**Given entries:**
►
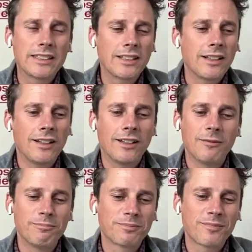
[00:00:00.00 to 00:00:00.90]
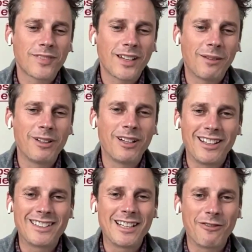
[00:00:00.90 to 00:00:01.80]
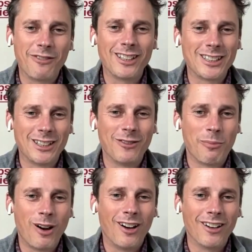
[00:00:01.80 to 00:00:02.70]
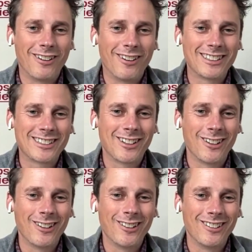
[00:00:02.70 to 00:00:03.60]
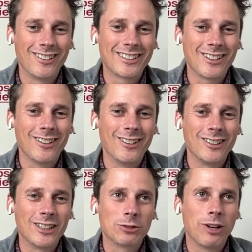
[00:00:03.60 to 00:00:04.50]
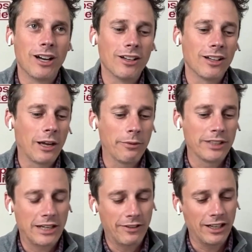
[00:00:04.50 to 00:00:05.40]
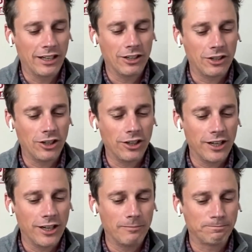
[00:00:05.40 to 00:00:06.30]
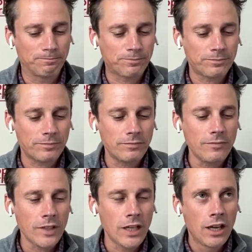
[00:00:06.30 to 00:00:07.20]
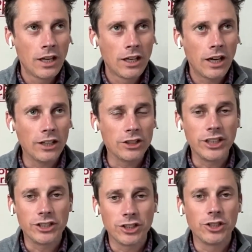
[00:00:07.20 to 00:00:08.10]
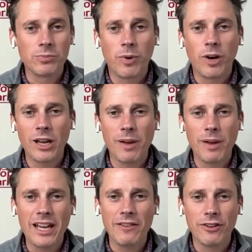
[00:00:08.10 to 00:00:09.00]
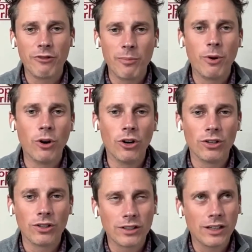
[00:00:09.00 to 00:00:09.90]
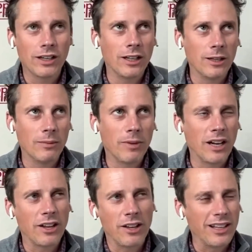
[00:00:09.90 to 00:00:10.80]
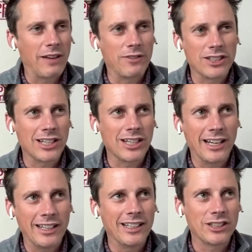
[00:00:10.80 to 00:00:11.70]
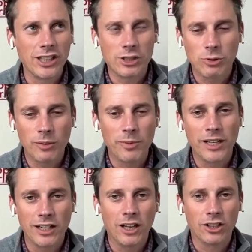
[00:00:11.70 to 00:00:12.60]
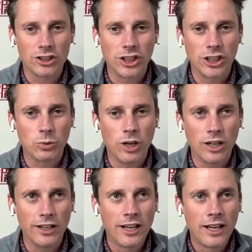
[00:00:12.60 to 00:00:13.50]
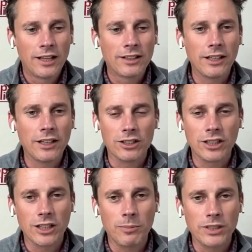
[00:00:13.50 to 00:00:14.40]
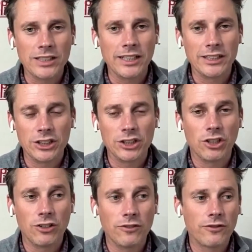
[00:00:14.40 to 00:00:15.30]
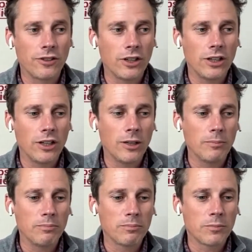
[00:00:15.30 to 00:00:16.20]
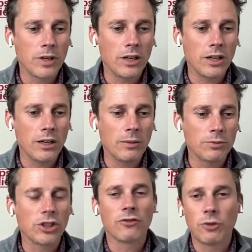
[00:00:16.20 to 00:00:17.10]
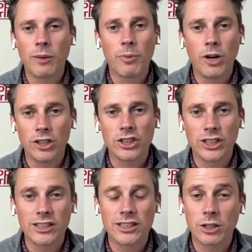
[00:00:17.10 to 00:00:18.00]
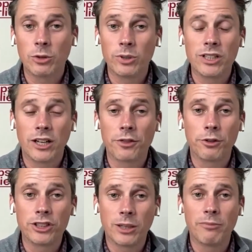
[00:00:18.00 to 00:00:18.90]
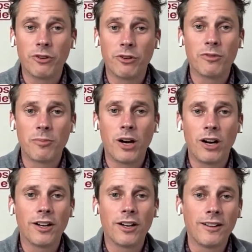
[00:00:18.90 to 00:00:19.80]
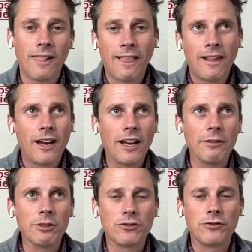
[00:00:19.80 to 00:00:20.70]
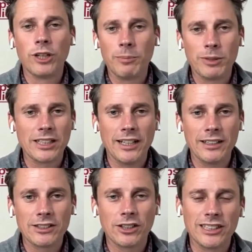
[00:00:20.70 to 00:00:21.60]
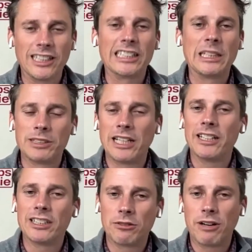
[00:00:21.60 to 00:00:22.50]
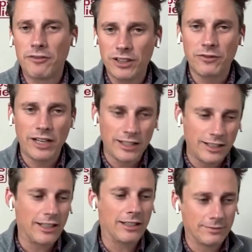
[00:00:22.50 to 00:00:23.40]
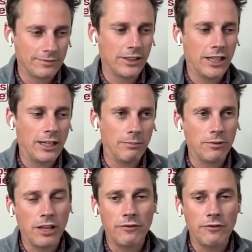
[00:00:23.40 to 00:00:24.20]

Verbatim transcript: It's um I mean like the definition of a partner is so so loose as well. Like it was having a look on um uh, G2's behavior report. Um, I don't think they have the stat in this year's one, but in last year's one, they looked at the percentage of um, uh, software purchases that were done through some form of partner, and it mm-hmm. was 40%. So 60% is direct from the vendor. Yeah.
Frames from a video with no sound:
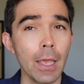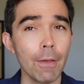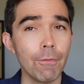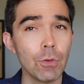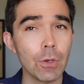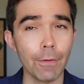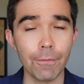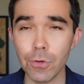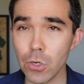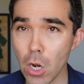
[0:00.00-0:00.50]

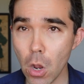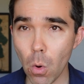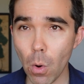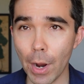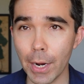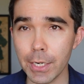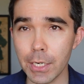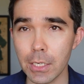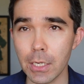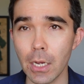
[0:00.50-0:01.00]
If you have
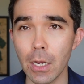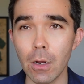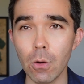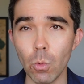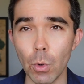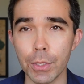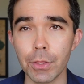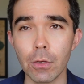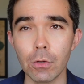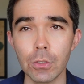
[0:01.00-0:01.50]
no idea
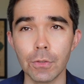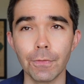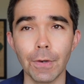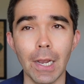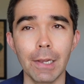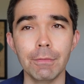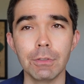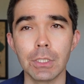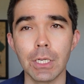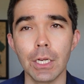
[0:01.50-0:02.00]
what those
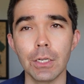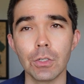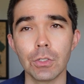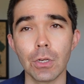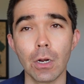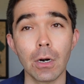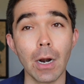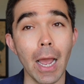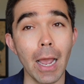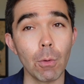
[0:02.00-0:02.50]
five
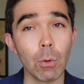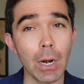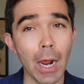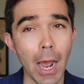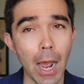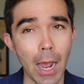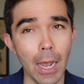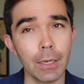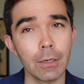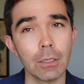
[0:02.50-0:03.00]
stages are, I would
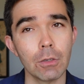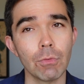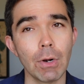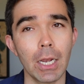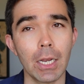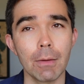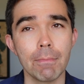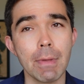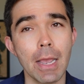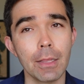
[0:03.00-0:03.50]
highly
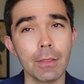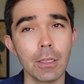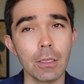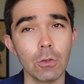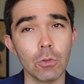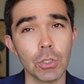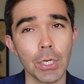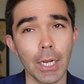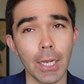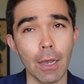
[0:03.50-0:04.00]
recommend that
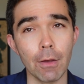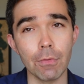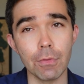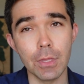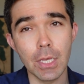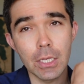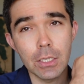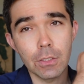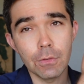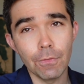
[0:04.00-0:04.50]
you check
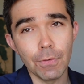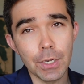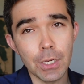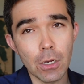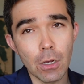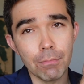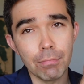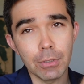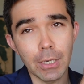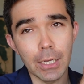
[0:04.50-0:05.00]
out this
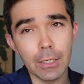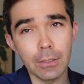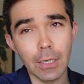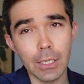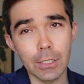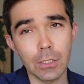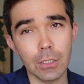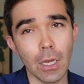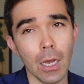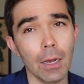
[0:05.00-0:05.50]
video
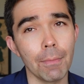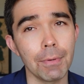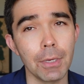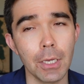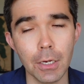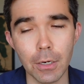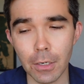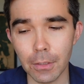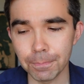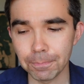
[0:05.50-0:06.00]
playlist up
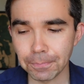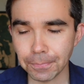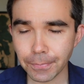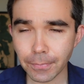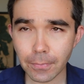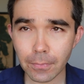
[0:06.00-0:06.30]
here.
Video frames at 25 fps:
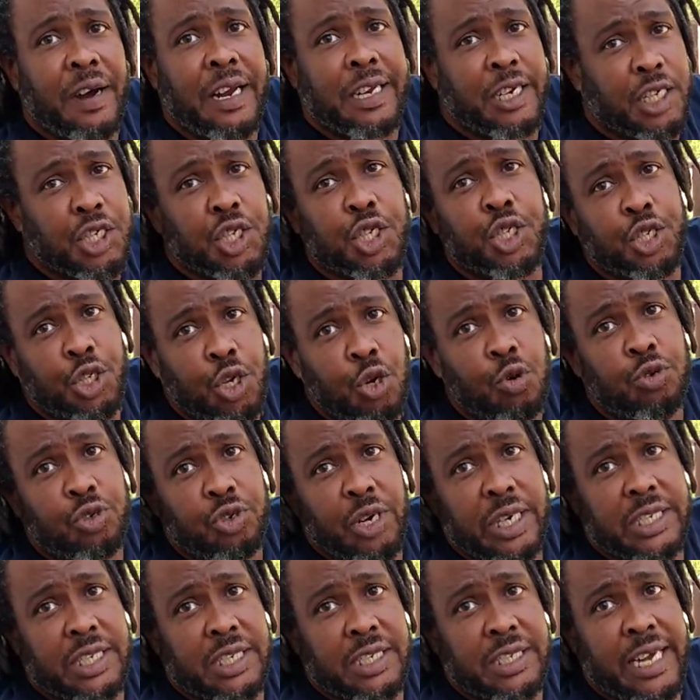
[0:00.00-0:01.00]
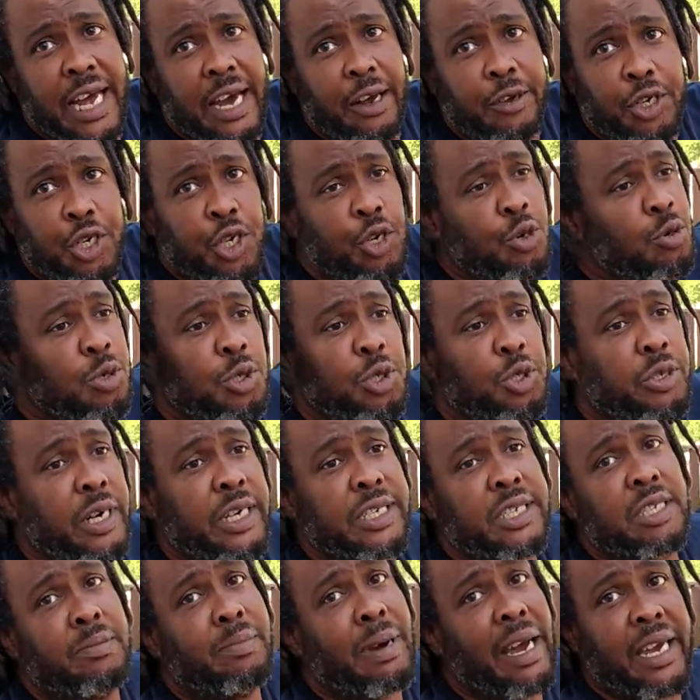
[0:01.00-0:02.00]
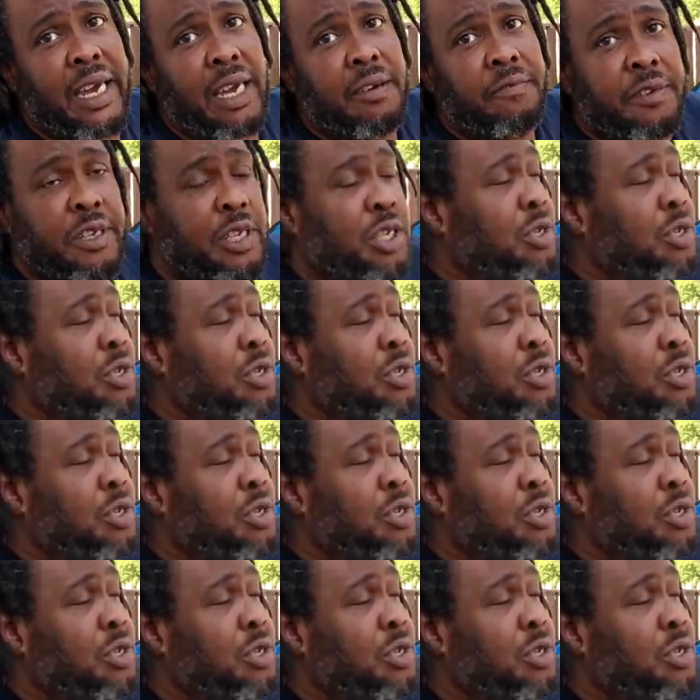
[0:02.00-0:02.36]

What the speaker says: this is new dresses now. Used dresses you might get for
◄
**Task requirements:** Among the lines of the data, find every one that holds "from" and copy it.

**Exercise solution:**
Verbatim transcript: It's um I mean like the definition of a partner is so so loose as well. Like it was having a look on um uh, G2's behavior report. Um, I don't think they have the stat in this year's one, but in last year's one, they looked at the percentage of um, uh, software purchases that were done through some form of partner, and it mm-hmm. was 40%. So 60% is direct from the vendor. Yeah.
Frames from a video with no sound:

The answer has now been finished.